**Activity**
Below is a set of records. Repeat them verbatim without the pictures.

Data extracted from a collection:
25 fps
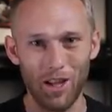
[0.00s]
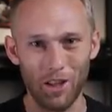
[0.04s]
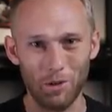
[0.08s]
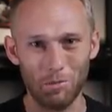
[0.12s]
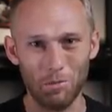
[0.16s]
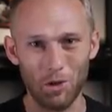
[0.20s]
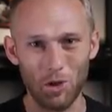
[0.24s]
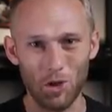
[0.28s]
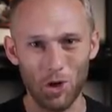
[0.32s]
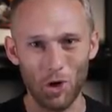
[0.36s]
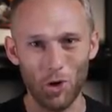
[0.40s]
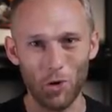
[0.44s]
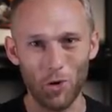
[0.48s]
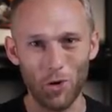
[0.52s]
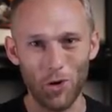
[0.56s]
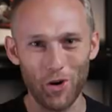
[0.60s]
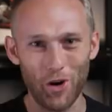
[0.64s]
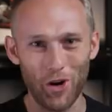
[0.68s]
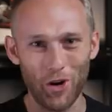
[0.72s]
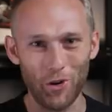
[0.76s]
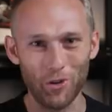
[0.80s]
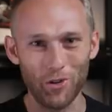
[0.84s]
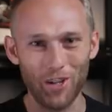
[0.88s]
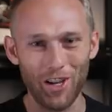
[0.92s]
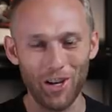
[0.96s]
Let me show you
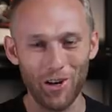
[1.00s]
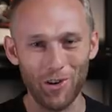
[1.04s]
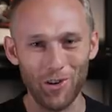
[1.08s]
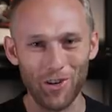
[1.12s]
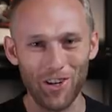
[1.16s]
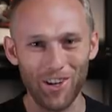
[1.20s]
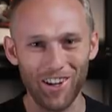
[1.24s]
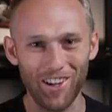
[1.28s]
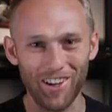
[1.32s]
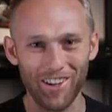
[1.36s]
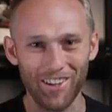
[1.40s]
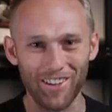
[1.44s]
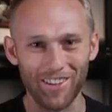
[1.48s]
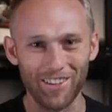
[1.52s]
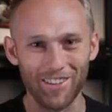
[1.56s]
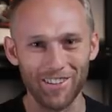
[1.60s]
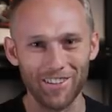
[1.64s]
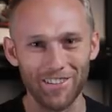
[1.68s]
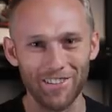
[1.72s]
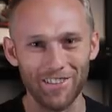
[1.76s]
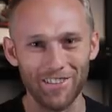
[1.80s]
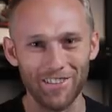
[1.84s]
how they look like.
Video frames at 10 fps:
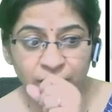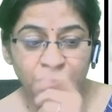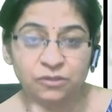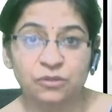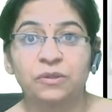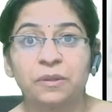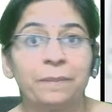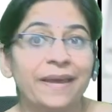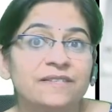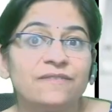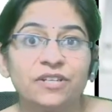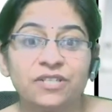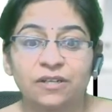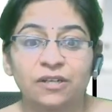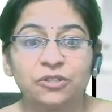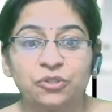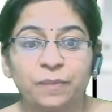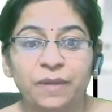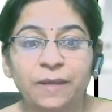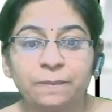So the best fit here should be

**Output for this task**
25 fps
[0.00s]
[0.04s]
[0.08s]
[0.12s]
[0.16s]
[0.20s]
[0.24s]
[0.28s]
[0.32s]
[0.36s]
[0.40s]
[0.44s]
[0.48s]
[0.52s]
[0.56s]
[0.60s]
[0.64s]
[0.68s]
[0.72s]
[0.76s]
[0.80s]
[0.84s]
[0.88s]
[0.92s]
[0.96s]
Let me show you
[1.00s]
[1.04s]
[1.08s]
[1.12s]
[1.16s]
[1.20s]
[1.24s]
[1.28s]
[1.32s]
[1.36s]
[1.40s]
[1.44s]
[1.48s]
[1.52s]
[1.56s]
[1.60s]
[1.64s]
[1.68s]
[1.72s]
[1.76s]
[1.80s]
[1.84s]
how they look like.
Video frames at 10 fps:
So the best fit here should be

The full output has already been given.